5. The Larger Issue: Sovereignty and Accountability
a) American Corporate Immunity
Big Tech’s disregard also reflects digital colonialism — where Western corporations obey domestic regulations but ignore developing nations’ laws.
- Enforcement asymmetry allows them to profit from weaker jurisdictions, while lobbying against tighter oversight.
b) India’s Policy Blind Spots
India’s regulatory system is reactive, not anticipatory.
- Laws like the DMRA (1954), IT Act (2000), and Consumer Protection Rules (2020) have not evolved fast enough for algorithmic advertising models.
- Absence of a Digital Competition Law and cross-sectoral regulator leaves enforcement fragmented.
The authors call this a crisis of legal modernity — where laws exist, but enforcement capacity lags behind Big Tech’s technological reach.
6. The Way Forward: Strengthening India’s Regulatory Teeth
a) Policy Reforms Needed
- Criminal Enforcement:
The Health Ministry must initiate criminal prosecution against tech platforms for DMRA violations. - Digital Health Regulator:
Establish a cross-agency Digital Health Advertising Authority under the DMRA framework. - Intermediary Accountability:
Amend Section 79 of the IT Act to hold platforms liable for algorithmic amplification of unlawful content. - Consumer Awareness Campaigns:
Launch nationwide digital literacy drives on false health claims.

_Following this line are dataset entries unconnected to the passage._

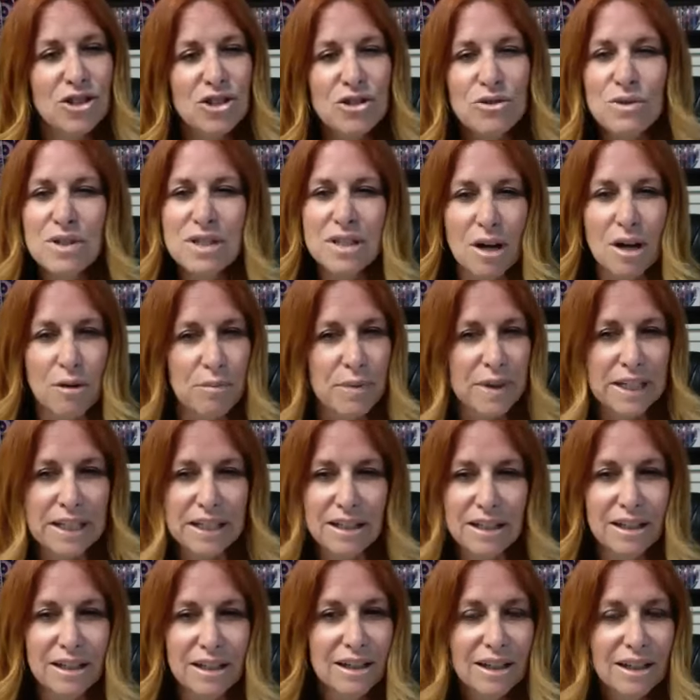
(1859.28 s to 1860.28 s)
do
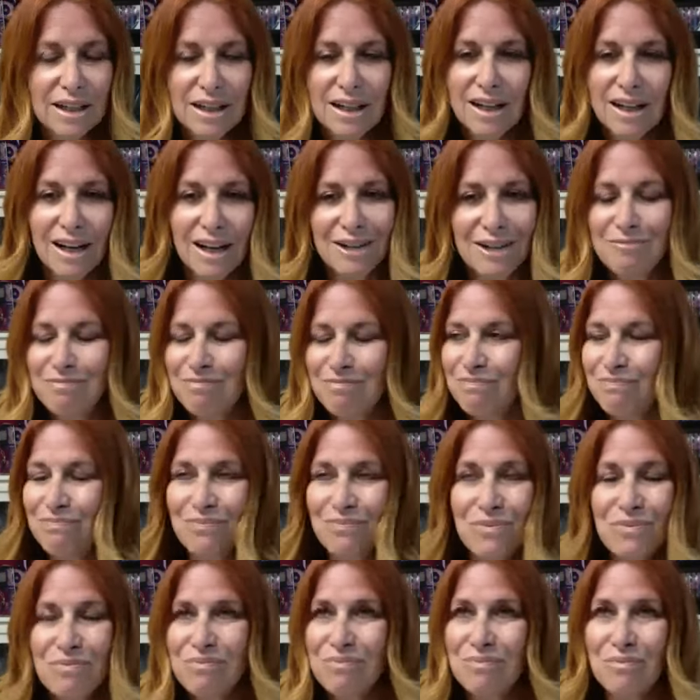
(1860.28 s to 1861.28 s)
something
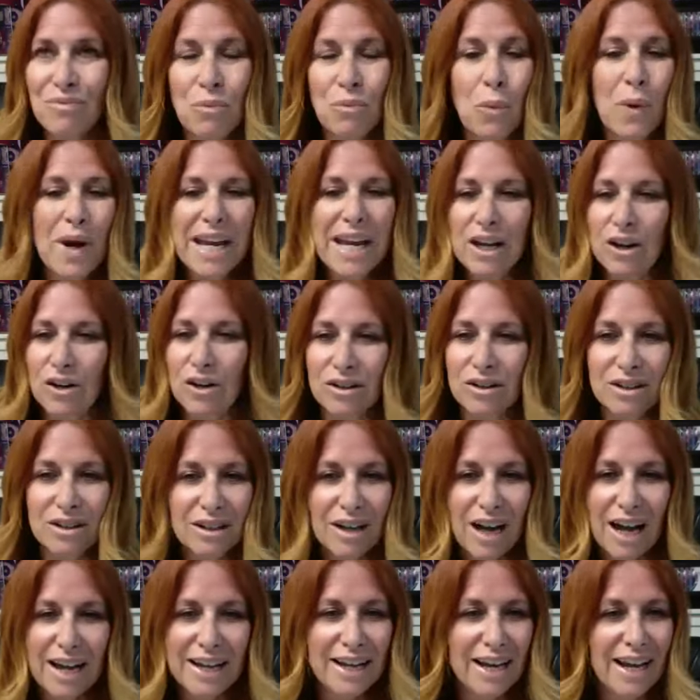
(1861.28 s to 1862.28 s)
weird.
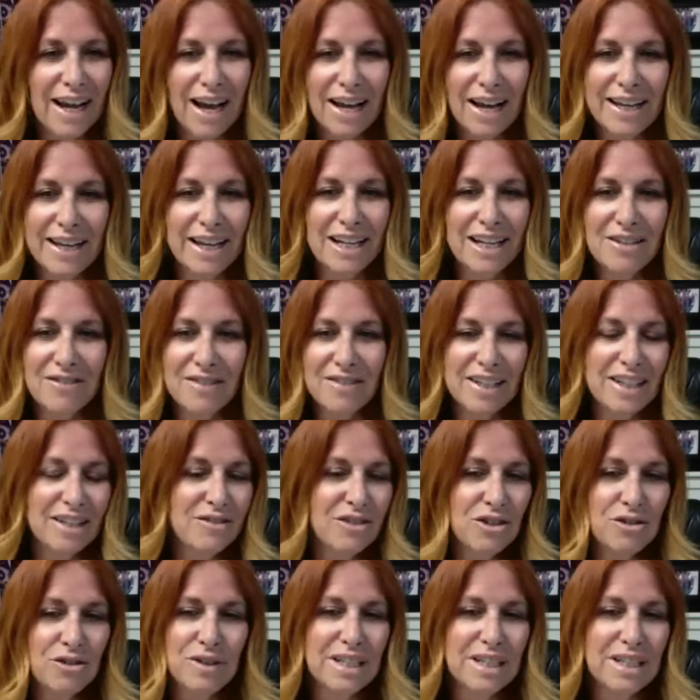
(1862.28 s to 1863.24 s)
I can't even give you an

b) Diplomatic and Structural Steps
- Use reciprocal compliance clauses in India–U.S. digital trade dialogues.
- Strengthen cooperation between RBI, MeitY, and the Ministry of Health for monitoring health-related fintech and ad-tech.
Conclusion
The editorial concludes that India must treat Big Tech’s violations as a public health crisis rather than a mere compliance issue.
By combining legal enforcement, ethical responsibility, and technological oversight, India can reclaim regulatory sovereignty over digital health misinformation.
“Digital giants that comply with American law cannot flout Indian law in India — compliance cannot be a matter of geography, but of principle.”